I miss my dad. There, I said it. That son of a bitch died six years ago to this very day. His name was Patrick Dundee. He was was forty-six years old. He was a CPA. A historian. A writer. A loving husband. A fighter. I was his boy. He loved me more than his own life. He told me this almost every night up until the day he died. He died in his home, in his favorite chair. This was what he wanted. My mother and sister and I never moved him. We held his wake right there in our living room. This was a typical Irish thing to do. All of my family came to pay their respects. We cried. We laughed. We drank. I took two hits of ecstasy. I couldn't deal with the pain. The sadness overtook me.
Over the past six years I've been fuckin shit up. I drink. Heavily. I've struggled with drugs. I lost many friends because of this. I can't carry a relationship. I was kicked out of St. Peter's College. My dad graduated from this school, by the way. I was recently told that my father would puke if he saw what his son has become. Maybe he would. I don't know. I just don't know.

5 comments:

Unknown said...

obviously you miss your dad so much.. but you must move on with your life... we all go thru depression when we lose someone we love.. but that won't make them happy if we ruin our lives.. you still have time to fix your life... and im pretty sure your dad will be proud of you ^^

G's blog said...

Hey, sometimes we all fuck up. Don't let people tell you things that are going to bring you down. I'm the same age as you and i'm kinda fucked to. Sometimes it takes mistakes and tragedies to better ourselves... don't you live in union? I think we went to union high 2gether.Union isnt that big so i'm, not to far if you ever need someone to talk to. or even to just kick back smoke suttin, lol and play your guitar. i'm not that bad!!!!!!!

Jessica said...

We all fuck up and some people can and will admit it while others wont. I can say I have and once I was ready to move on I did.

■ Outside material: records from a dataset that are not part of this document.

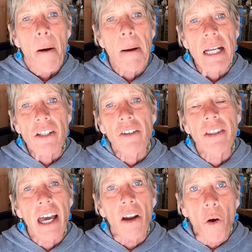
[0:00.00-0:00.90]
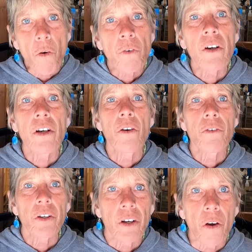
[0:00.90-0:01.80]
by doing that over and
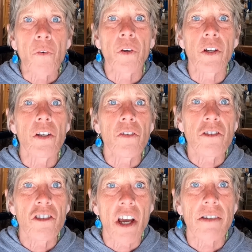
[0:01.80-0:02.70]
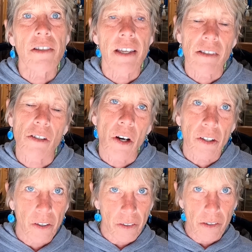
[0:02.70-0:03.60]
over and over, you just get
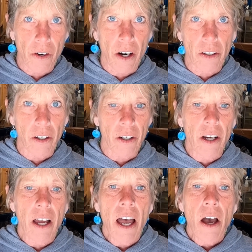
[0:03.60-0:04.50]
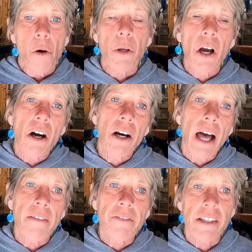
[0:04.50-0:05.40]
stronger and stronger. We all
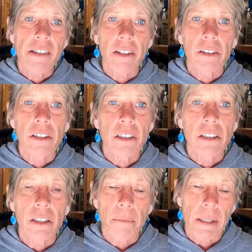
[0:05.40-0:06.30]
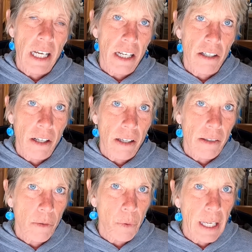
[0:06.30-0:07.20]
have physical
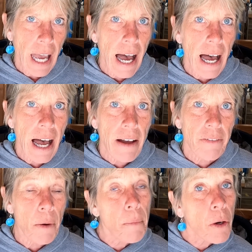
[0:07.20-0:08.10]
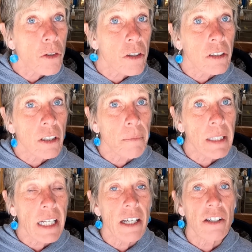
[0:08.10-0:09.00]
limitations. We have emotional
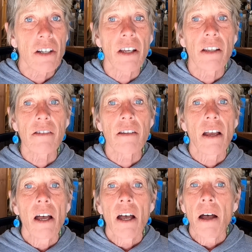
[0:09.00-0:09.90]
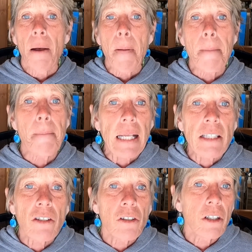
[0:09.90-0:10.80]
limitations.
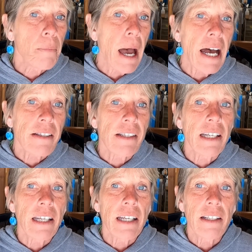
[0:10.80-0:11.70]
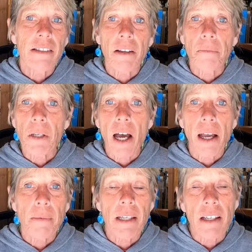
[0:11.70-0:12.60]
Mental capacity
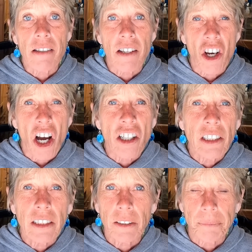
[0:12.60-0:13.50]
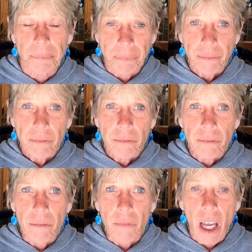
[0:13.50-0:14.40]
sometimes is a challenge.
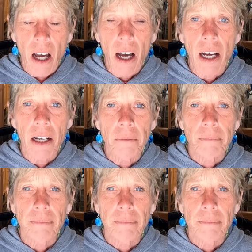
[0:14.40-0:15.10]
I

Write Every Day_Amanda said...

i am so sorry.. i know how it is my mom died october 14th 2 years ago .. i was extremely close with her and she was like my best friend .. i know you dont even know me and all and you probably hear this a lot but if you ever need someone to talk to you could always talk to me

Unknown said...

no, he really is a fuck up! i know first hand! can't carry a relationship is absolutely correct. he's selfish and doesn't know what it means to live!